There is more than what meets the eye in Xi’s absence from both events. Firstly, in the rare meeting between Xi and PM Modi on the sidelines of the BRICS meet in Johannesburg, South Africa (22-24 August), Modi is reported to have bluntly told Xi that the border dispute between the two countries needs to be resolved without loss of time only through dialogue.
It has to be noted that soon after his return from South Africa, Beijing issued a clandestine map in which Arunachal and parts of Eastern Ladakh are shown as Chinese territories.
India lodged a strong protest, and interestingly, for the first time, the US and many more countries expressed displeasure on China’s act of intransigence. Beijing’s nonchalant response that India should not overinterpret the map controversy convinced many across the globe that China was used to the policy of sword-rattling in the Himalayan border line as in Taiwan.
Xi’s absence is deeper than just trying to snub India by declining to participate in the summit. Farwa Aamer, director of South Asia Initiatives at the Asia Society Policy Institute (ASPI) in New York, made the apt remark on the subject that “Xi skipping the summit could be read as China being reluctant to cede the center stage to India.”
We need to recollect that in the BRICS summit in South Africa, PM Modi strongly pleaded for proper space in the international fora like G20 to the voice of the African Union. He has admittedly made a place for India to be the mouthpiece of the Global South.
The soft-landing of Chandrayaan-3 on the southern pole of the moon on 23 August, followed by the Sunday success of ISRO in launching the LI spacecraft into the orbit of the sun to explore its secrets, have established India’s status as a major space power.
India’s rising GDP in the neighborhood of 7.8 percent, the ambition of securing India the status of world’s third economic power, and finally, India winning the goodwill of the West Asian, African, and South East Asian countries, all put together, pose a serious challenge to China’s hegemonic style of functioning particularly when its R&B Initiative is in doldrums and its economy faced with serious recession.
The emergence of India as a great harmonizer of science and spirituality, cooperation, not confrontation, is a red rag to the Chinese bull.
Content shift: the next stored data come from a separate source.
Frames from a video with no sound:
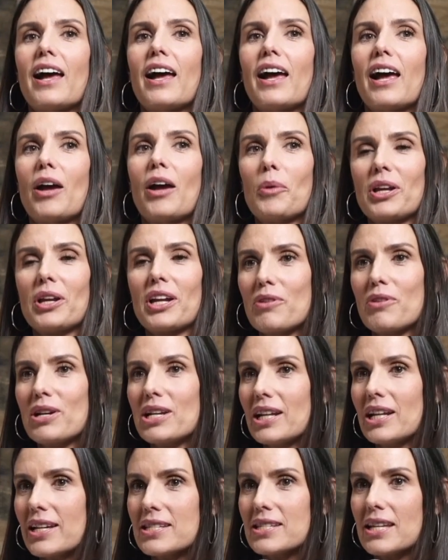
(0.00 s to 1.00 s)
And what I
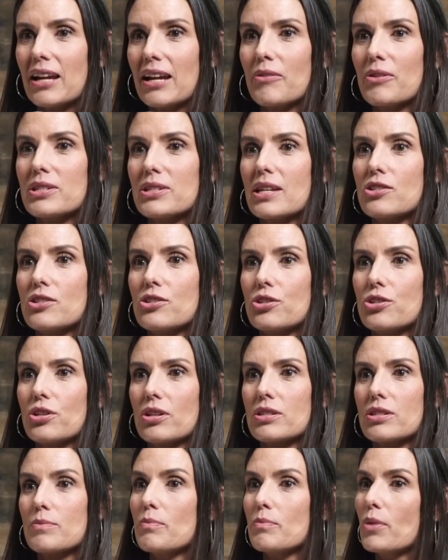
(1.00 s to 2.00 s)
realize now is it's
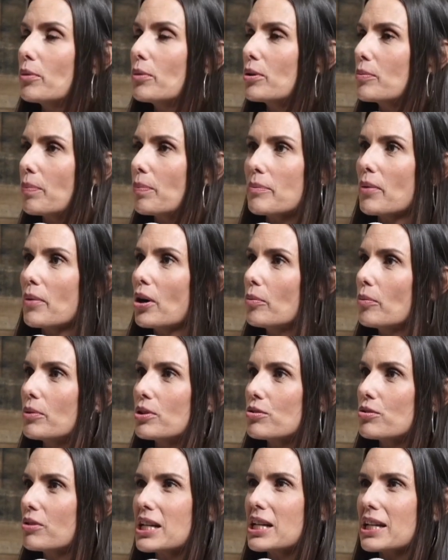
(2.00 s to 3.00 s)
just moment by
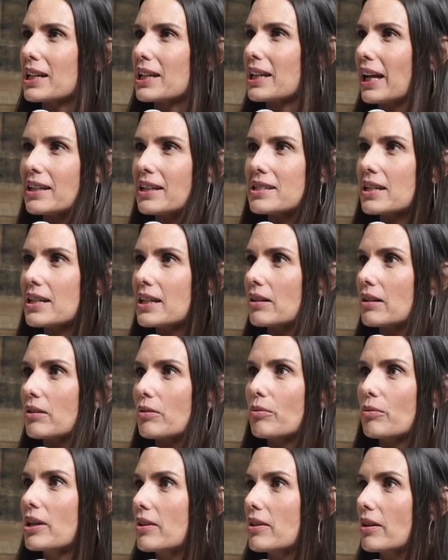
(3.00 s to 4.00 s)
moment reconnecting
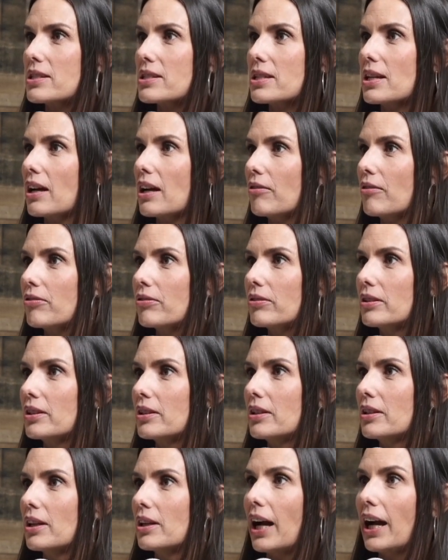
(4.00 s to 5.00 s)
with ourselves.
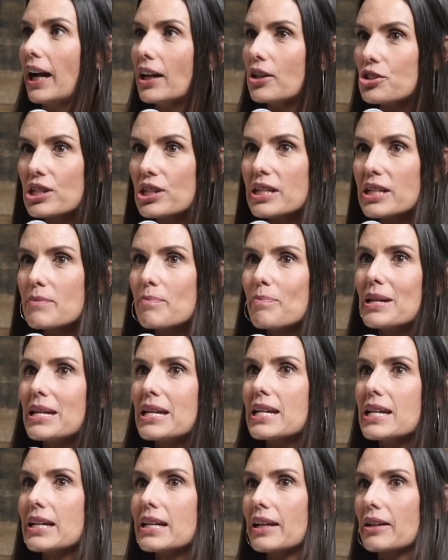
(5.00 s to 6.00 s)
Actually
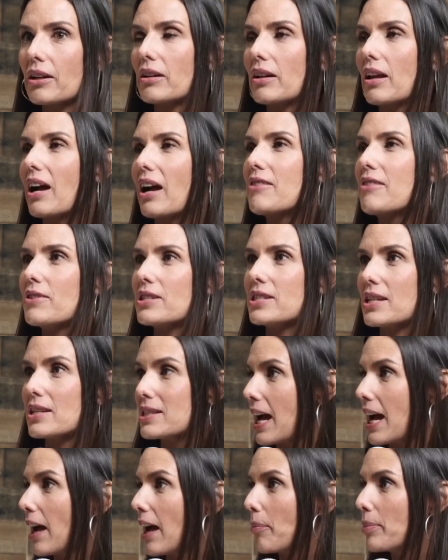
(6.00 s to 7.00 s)
being in our life as it's
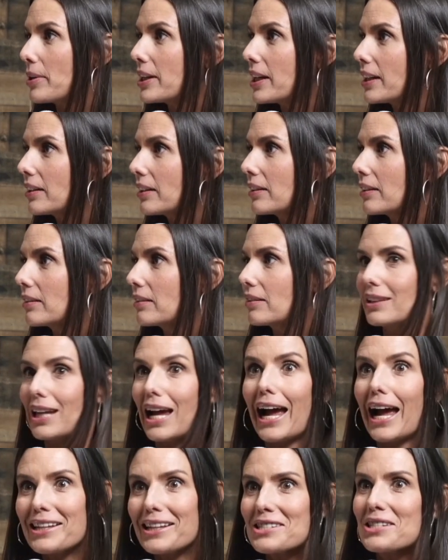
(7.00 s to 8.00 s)
happening.
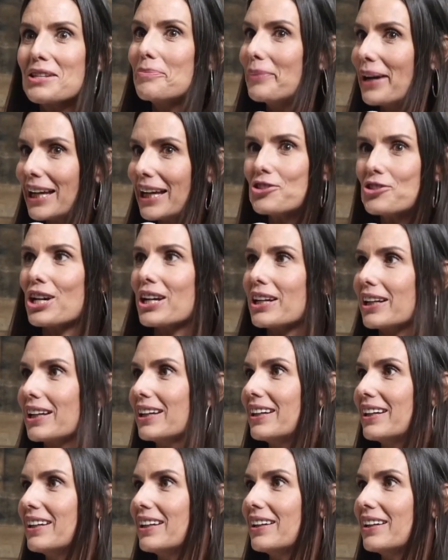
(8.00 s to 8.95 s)
That's the magic.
It had become intolerable for Xi to know that President Biden was traveling to New Delhi a day ahead of the G20 summit only to have a one-to-one exchange of ideas with the host PM Modi.
All this narrative has also to be viewed in the background of China feeling its superpower status under pressure through various maneuverings like G20 and, therefore, it is its lurking desire to see the G20 Summit faced with complicacies.
In the meanwhile, the opposition front within the country (I.N.D.I.A.), reported to have Chinese blessings, has become proactive at various fronts within and outside the country.
- KN Pandita (Padma Shri) is the former Director of the Center of Central Asian Studies at Kashmir University. Views expressed here are of the author’s.